As many as three feeder systems for these Late Cretaceous turbidite reservoirs may exist. The easternmost deposits are sourced from a series of large (30-80 km wide) valleys draining north-northeast to south-southwest out of the ancestral Appalachians and culminating in large estuaries and point-sourced shelf edge deltaic complexes centered in the Alabama-Florida panhandles, the Mississippi Panhandle and the western Mississippi/Louisiana panhandle.
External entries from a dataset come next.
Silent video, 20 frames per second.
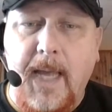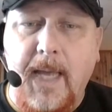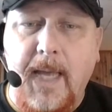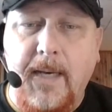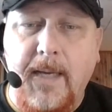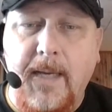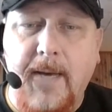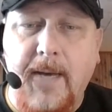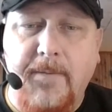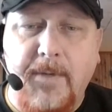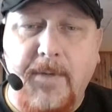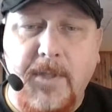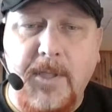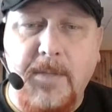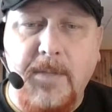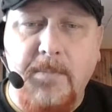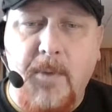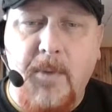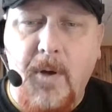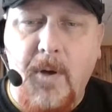kind of a
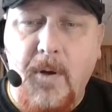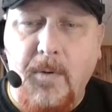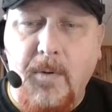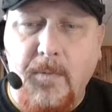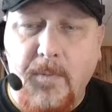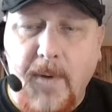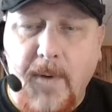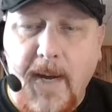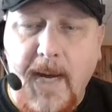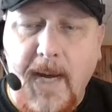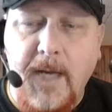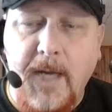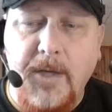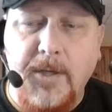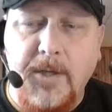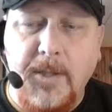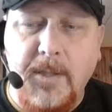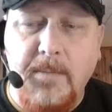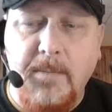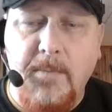small
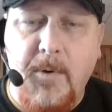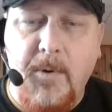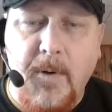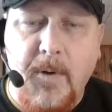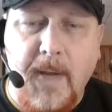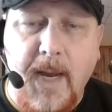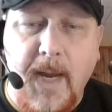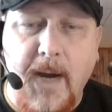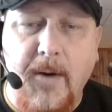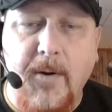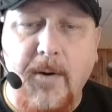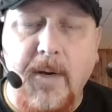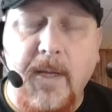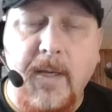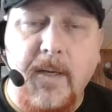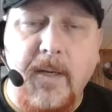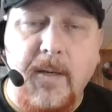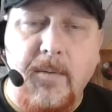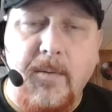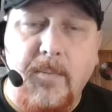range, a small
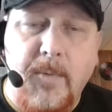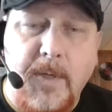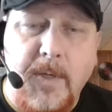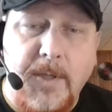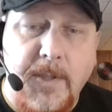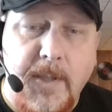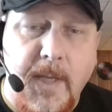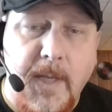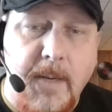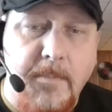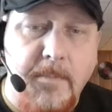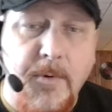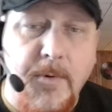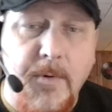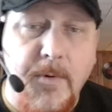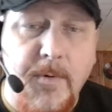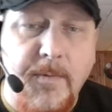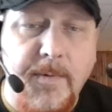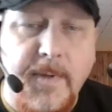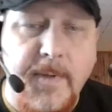area in which they
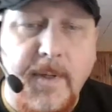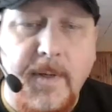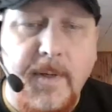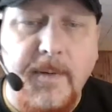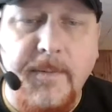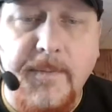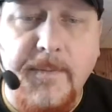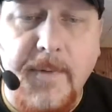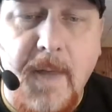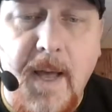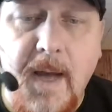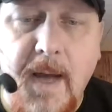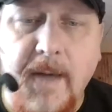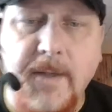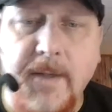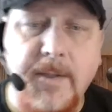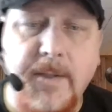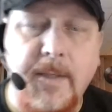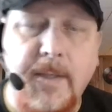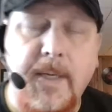moved their
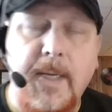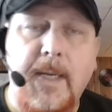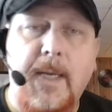flocks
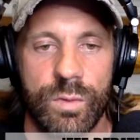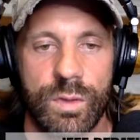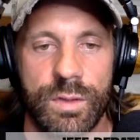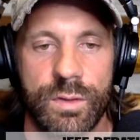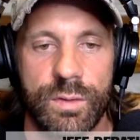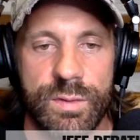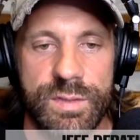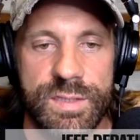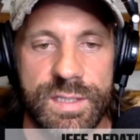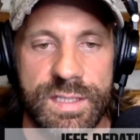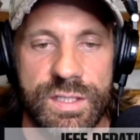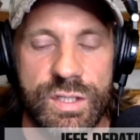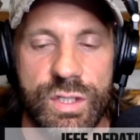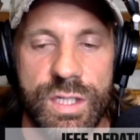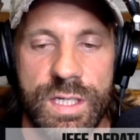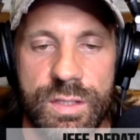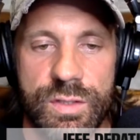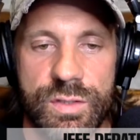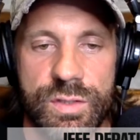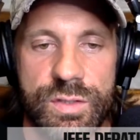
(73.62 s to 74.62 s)
there was
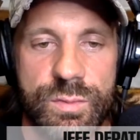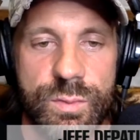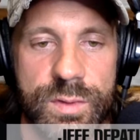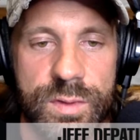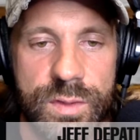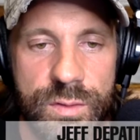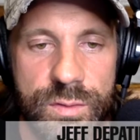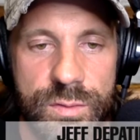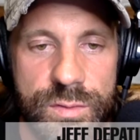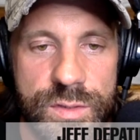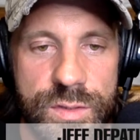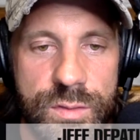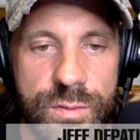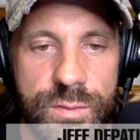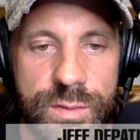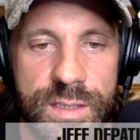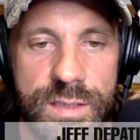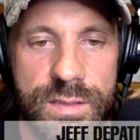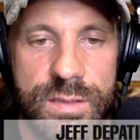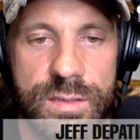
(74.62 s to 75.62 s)
exchanges with those
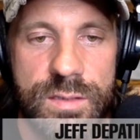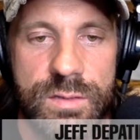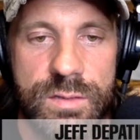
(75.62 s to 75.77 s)
units,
The central northern GOM systems are likely sourced from a similar series of drainages trending southward from the eastern Ouachita Mountains, through the Louisiana salt basin in to depo-sites along a wave-dominated strandplain between the Sabine uplift and the LaSalle Arch. Sources for deposits in the Perdido fold belt are a bit less well constrained at this time, but are likely coming from early Laramide drainages through northern Mexico.

The late Cretaceous depositional system of the GOM is but one highly prospective phase of fill within the deep basin that bears examination. Oil saturation at 30,000 feet attests to the power of the salt canopy to affect normal thermal gradients in the GOM. Additional understanding of topography on the Cretaceous accommodation surface and of the behavior of high density turbidites in this topography will lead to additional insights into these system that reside beneath in the deep strata of the GOM.